Experiências do Povo de Israel
Muitas
experiências duras do povo de Israel, tais como a escravidão no Egito, o tempo
de errância durante o Êxodo, as dificuldades do percurso em direção à Terra
Prometida, a opressão das nações vizinhas e dos impérios tiranos que o
subjugaram, e o Exílio na Babilônia, tudo o levou ao sofrimento.
A
expressão é do próprio salmista: “À beira dos canais de Babilônia nos sentamos,
e choramos com saudades de Sião; [...] Lá os que nos exilaram pediam canções,
nossos raptores queriam alegria: ‘Cantai-nos um canto de Sião!’ Como poderíamos
cantar um canto de Iahweh numa terra estrangeira?” (Sl 137,1-4). A literatura
sapiencial sobeja em testemunhos vivos de dor e tristeza do povo eleito do
Senhor. Mas não é somente a literatura espiritual sobre os desconfortos da alma
que nos interessa. Precisamos ir mais além e perguntar-nos como isso se aplica
na vida prática, ou melhor, como estamos dispostos a enfrentar os percalços
espinhosos de sua concretude. De nada adianta o intelectualismo frio das
palavras, sem a aplicabilidade coerente do conteúdo mordaz de suas atribuições
nas fissuras interiores da vida em si mesma.
São
Paulo não fala de maneira fantasiosa. Ele está no olho do furacão das
controvérsias reais de situações difíceis que parecem rebentar as barreiras de
todas as suas resistências. Mas ele permanece firme, na fidelidade ao seu
Senhor. Ele sabe, realmente, em quem depositou a sua fé (2Tm 1,12). E nada
poderá demovê-lo do posto em que se encontra, sempre olhando adiante, com os
olhos fixos no autor e realizador da própria fé, Cristo Jesus (Hb 12),
inclusive, estando disposto a permitir que sua vida se derramasse em sacrifício
de libação, pois “se o meu sangue for derramado
em libação, em sacrifício e serviço da vossa fé, alegro-me e me regozijo
com todos vós; e vós também alegrai-vos e regozijai-vos comigo” (Fl 2,17).
Envolvido totalmente com Cristo e a causa do evangelho, sua consciência límpida
e transparente não o autoriza a dispensar-se da exigência mais radical de seu
testemunho, o martírio, expressão máxima do abandono e da confiança no Senhor,
justo Juiz, que lhe garantiu a coroa da vitória.
Na
expressão do Papa Bento XVI, “Paulo era um homem disposto a deixar-se ferir e
era esta exatamente a sua força.
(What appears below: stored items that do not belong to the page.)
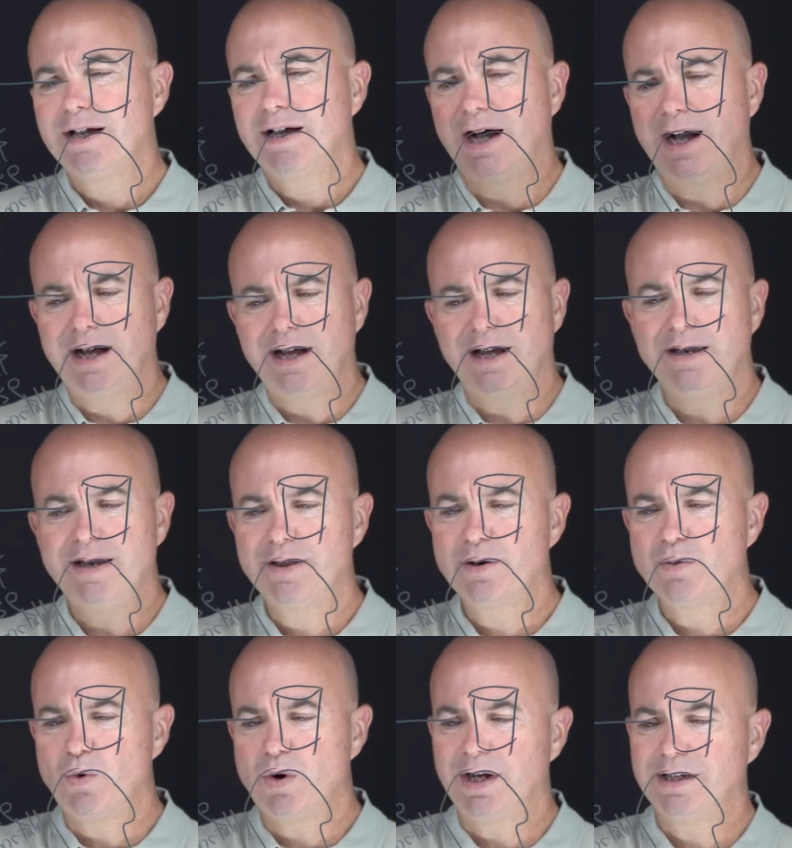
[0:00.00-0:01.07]
Another
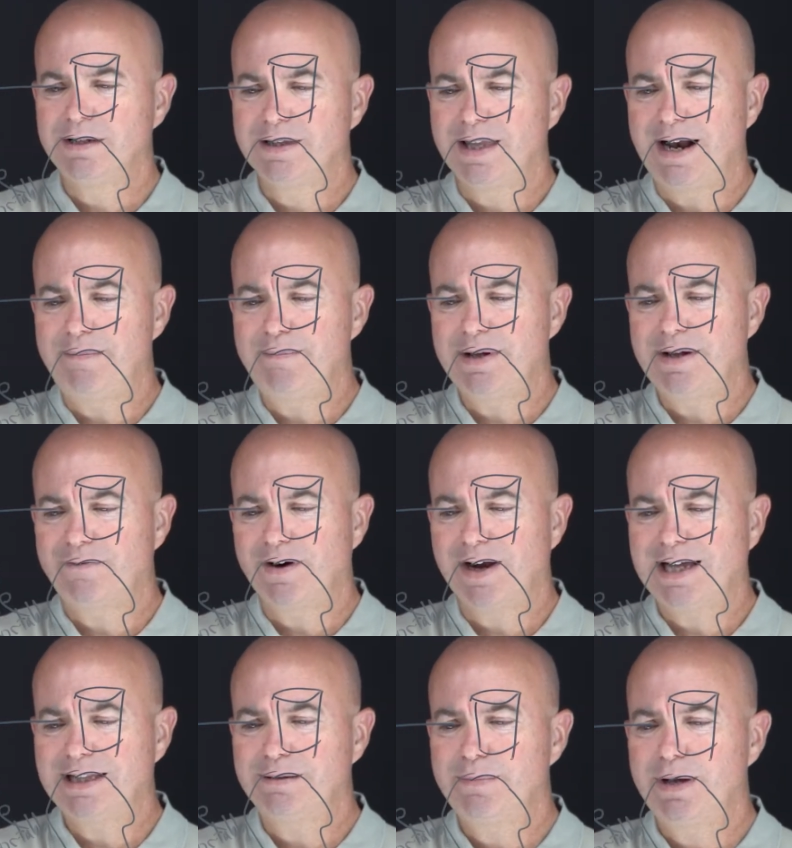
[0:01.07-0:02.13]
one that I
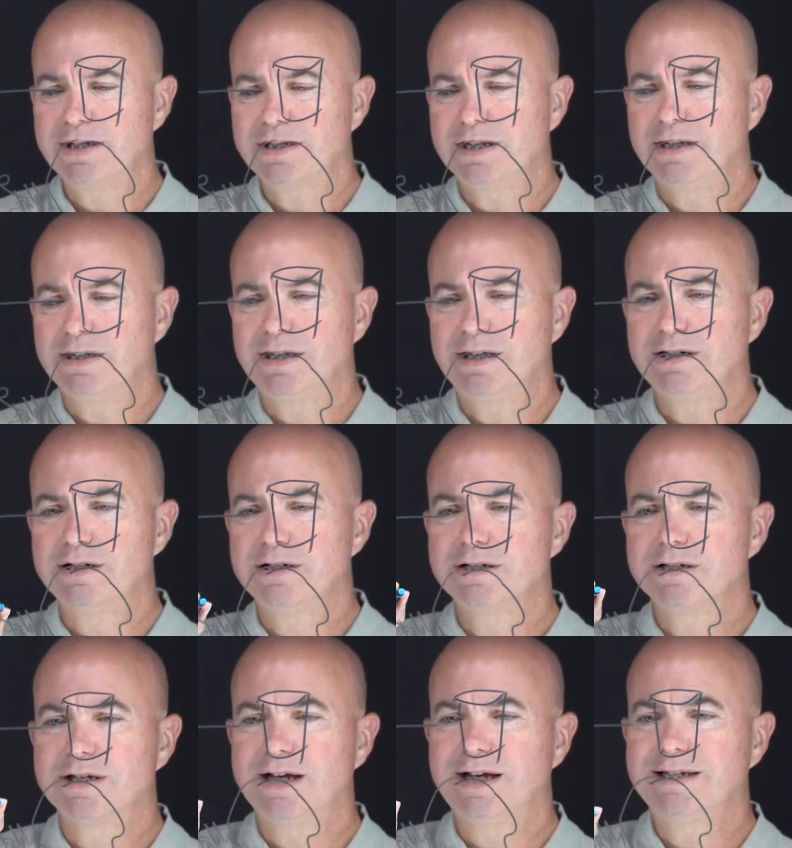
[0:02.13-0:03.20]
forgot to mention
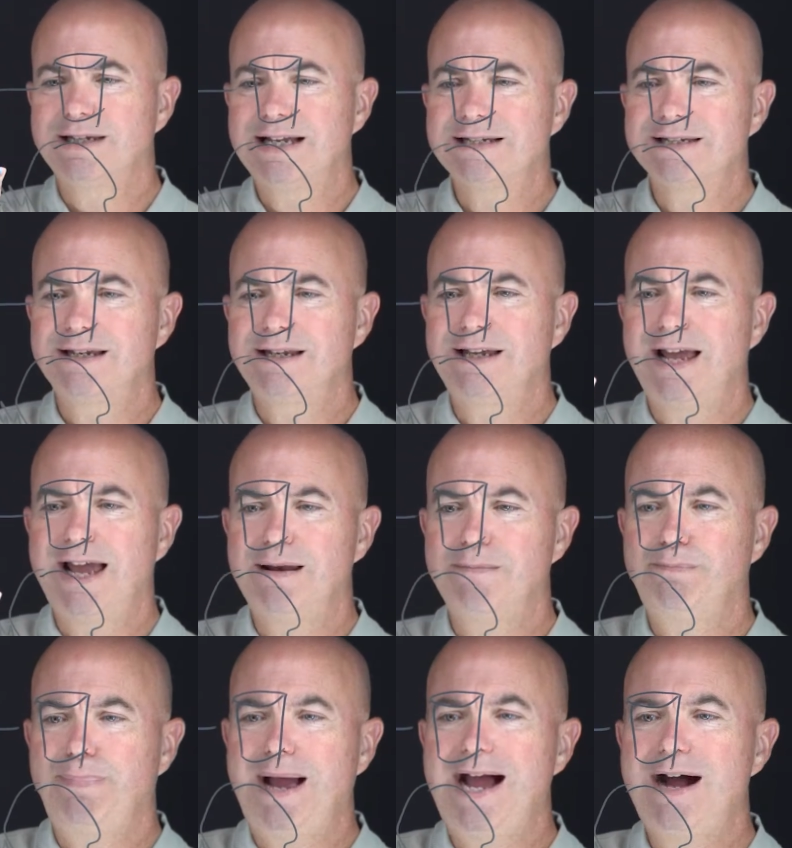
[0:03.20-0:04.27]
is density
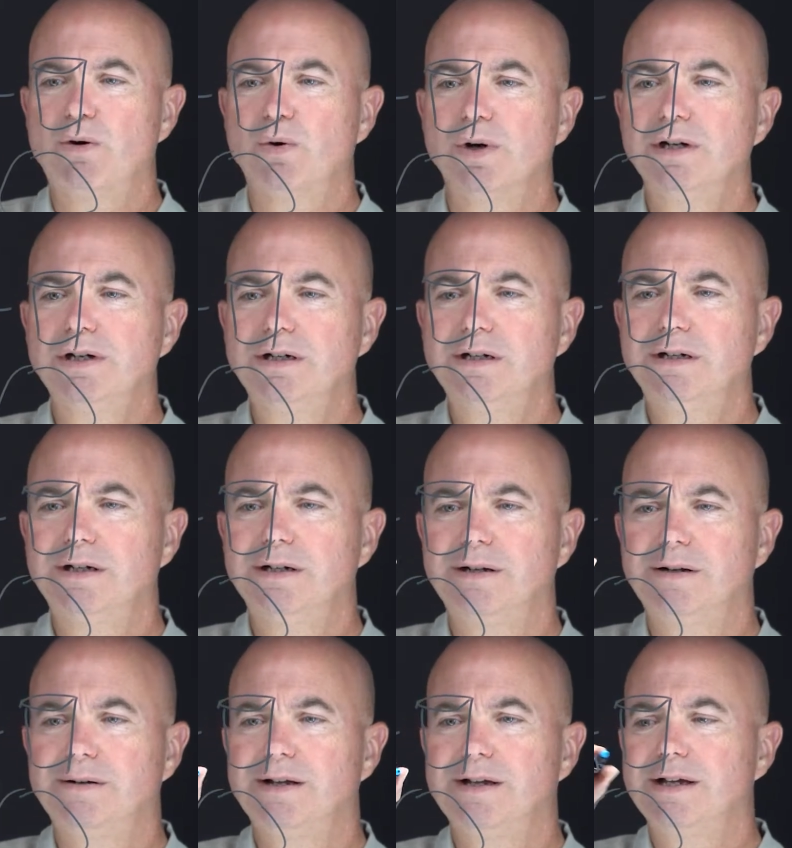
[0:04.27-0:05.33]
and power.
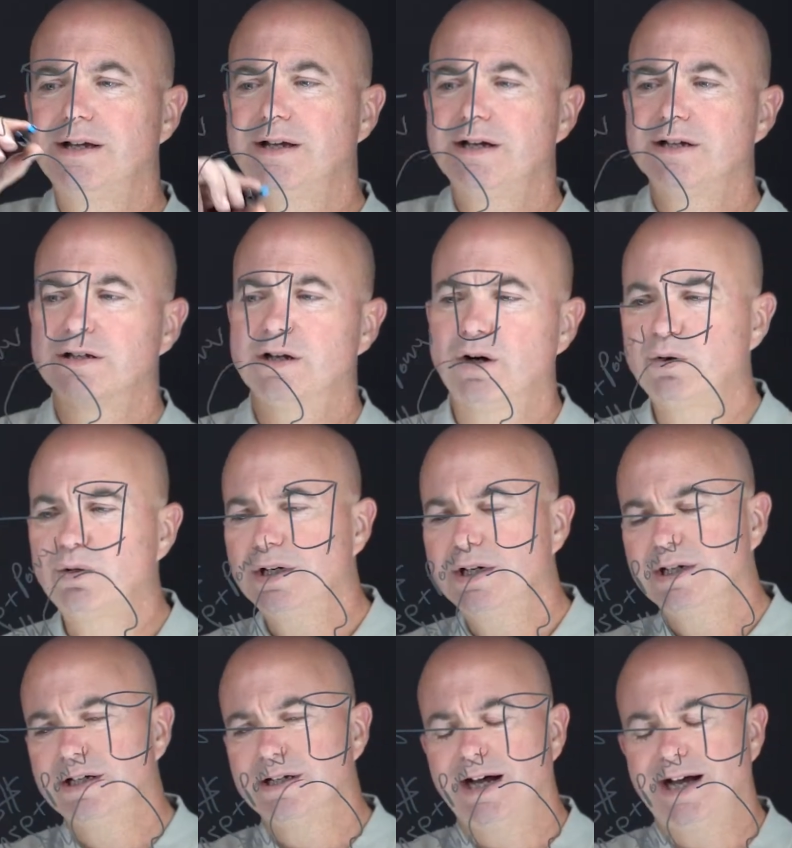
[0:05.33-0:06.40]
So
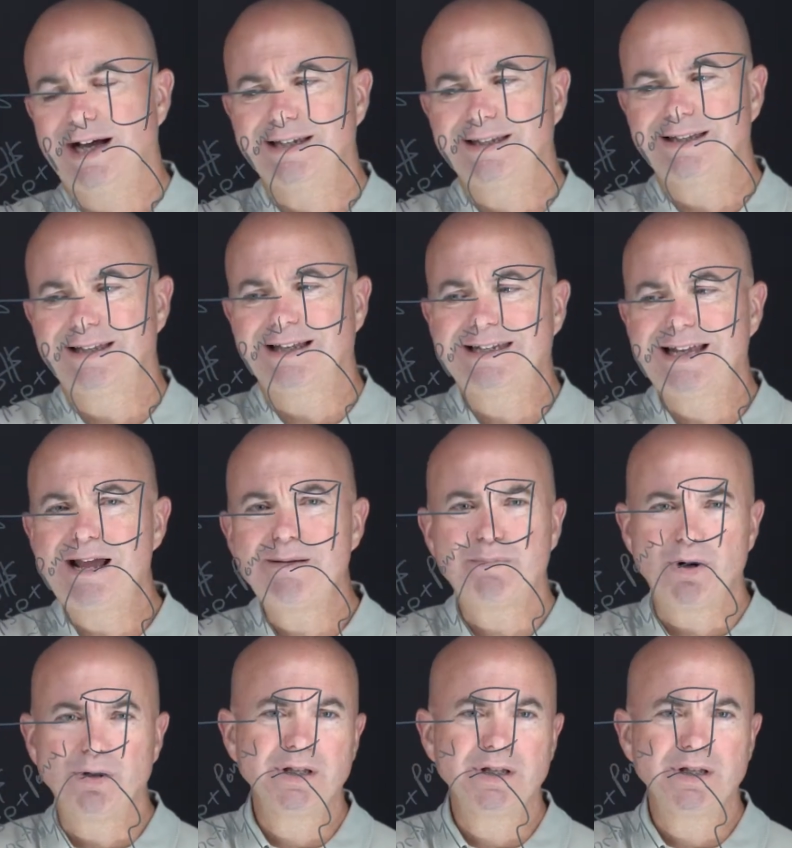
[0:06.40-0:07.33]
the tape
Não se protegeu, não tentou tirar o corpo fora
das contrariedades e das circunstâncias desagradáveis, menos ainda procurou
garantir para si uma vida tranquila”. E mais adiante, continua o Romano
Pontífice: “Paulo não pensava absolutamente que o dever prioritário da pastoral
fosse evitar as dificuldades e não considerava que um apóstolo devesse em
primeiro lugar preocupar-se em ter a opinião pública ao seu lado. Não, ele
queria sacudir, romper o sono das consciências, até às custas da vida. [...] Também
hoje a Igreja poderá convencer as pessoas somente à medida que os anunciadores
estiverem dispostos a deixar-se ferir. Onde falta disponibilidade em sofrer
pessoalmente, falta o tema decisivo da verdade, do qual a própria Igreja
depende. Sua batalha será sempre e somente a batalha dos que aceitam
sacrificar-se: a batalha dos mártires”.
Ser cristão nos tempos modernos também
é isto, quer dizer, arriscar tudo por causa de Cristo e da pregação do
Evangelho, com o radicalismo ao qual, nem sempre, parecemos muito dispostos a
levá-lo até às últimas consequências.